Software & Data Management
While the DD5M operates autonomously via its embedded control system, optional PC connectivity (RS-232 or USB-to-serial) enables integration with LIMS platforms via ASCII command protocol. Run logs—including date/time, rotor ID, set vs. actual speed, elapsed time, and fault flags—are stored in non-volatile memory for ≥10,000 cycles and can be exported in CSV format. Firmware supports configurable audit trail settings: operator login (optional PIN), parameter change logging with pre/post values, and automatic session termination after 15 minutes of inactivity. For regulated environments, optional validation packages include IQ/OQ documentation templates aligned with GAMP 5 principles and traceable calibration certificates for speed and timer accuracy (NIST-traceable reference standards).
Applications
The DD5M serves as a mission-critical workflow accelerator in clinical pathology labs performing high-volume serum/plasma isolation prior to ELISA, chemiluminescence immunoassay (CLIA), or automated analyzer input. Its cap-removal function eliminates manual handling steps that introduce variability in tube labeling, aerosol generation, and biohazard exposure—directly supporting OSHA Bloodborne Pathogens Standard (29 CFR 1910.1030) compliance. In blood banking, it streamlines component separation (RBCs, platelets, fresh frozen plasma) from whole blood units while preserving viability markers. Nuclear medicine departments utilize it for rapid preparation of radiolabeled tracer samples requiring minimal processing time between synthesis and administration. Additionally, it supports research applications in clinical proteomics, where consistent, low-shear pelleting of extracellular vesicles or circulating nucleic acids is required prior to downstream extraction.
FAQ
Does the DD5M support refrigerated operation?

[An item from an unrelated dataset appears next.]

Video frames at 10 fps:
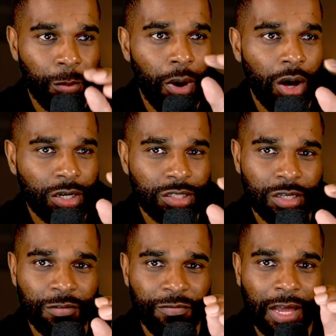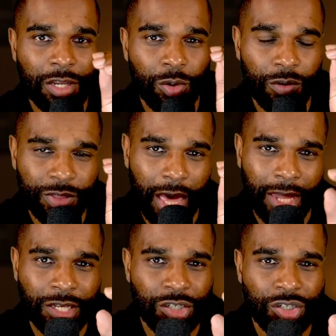marketing value of the
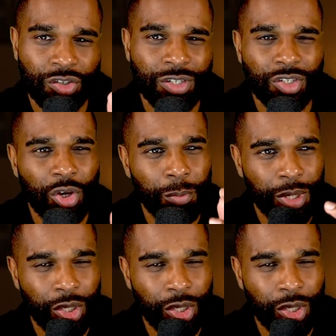energy drinks company?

No—the DD5M is a non-refrigerated low-speed centrifuge optimized for ambient-temperature clinical separations. For temperature-sensitive applications, consider the TL5R or TL6R series of low-speed refrigerated centrifuges.

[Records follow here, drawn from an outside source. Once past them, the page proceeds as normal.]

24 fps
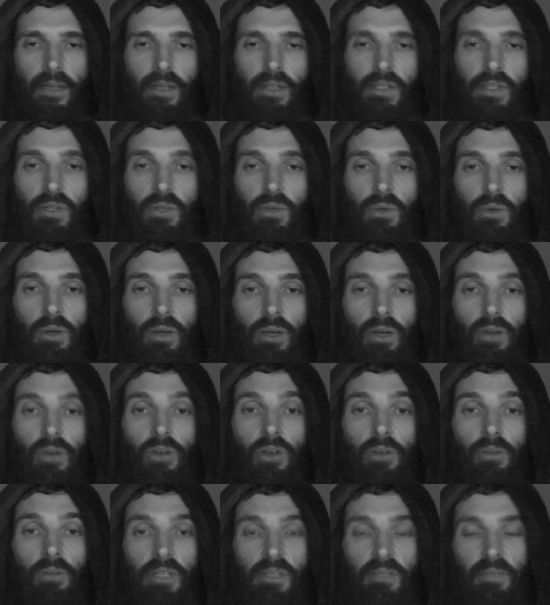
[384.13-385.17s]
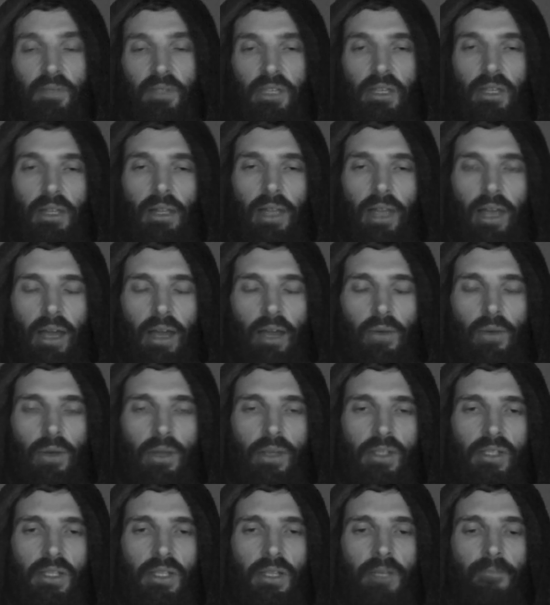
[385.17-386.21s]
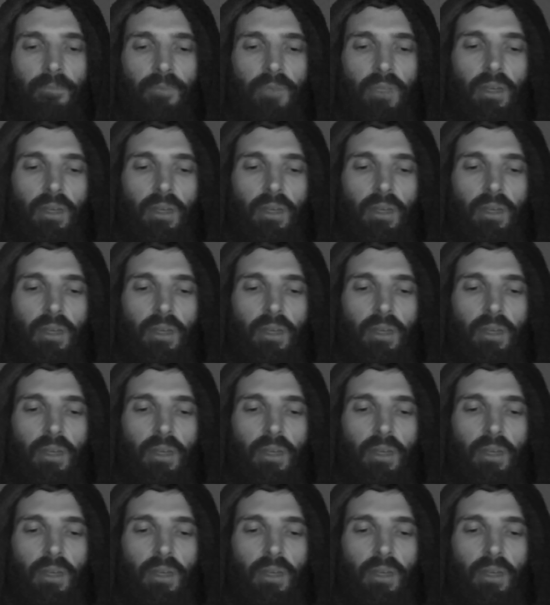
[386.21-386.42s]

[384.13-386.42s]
to a group that's particularly high risk,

Can the cap-removal mechanism handle tubes with rubber stoppers or push-top closures?
The system is calibrated exclusively for standard vacuum blood collection tubes with crimp-sealed metal caps (e.g., BD Vacutainer®, Greiner Bio-One). Push-top or non-standard closures are not supported and may cause mechanical jamming.

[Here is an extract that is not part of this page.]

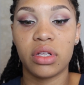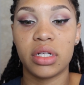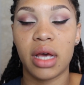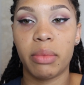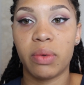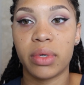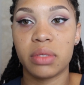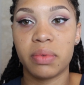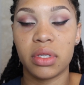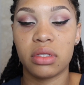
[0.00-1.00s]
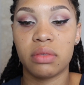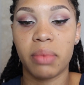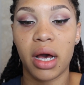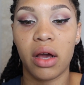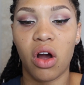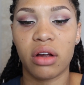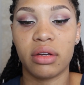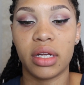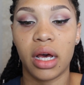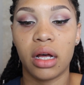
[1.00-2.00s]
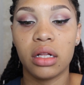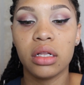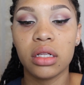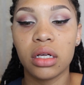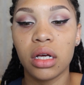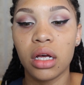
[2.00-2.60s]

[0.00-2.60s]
the Demi Wispies by Ardell.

Is rotor imbalance compensation fully automatic?
Yes—the integrated dynamic balancing algorithm detects and compensates for load asymmetry in real time, allowing safe operation at full speed even with three of four 500 mL buckets loaded.
What maintenance intervals are recommended?
Annual inspection of pneumatic actuators, door lock sensors, and rotor seating surfaces is advised. Brushless motor requires no scheduled maintenance; centrifuge chamber cleaning with 70% ethanol is recommended after each shift in high-biohazard environments.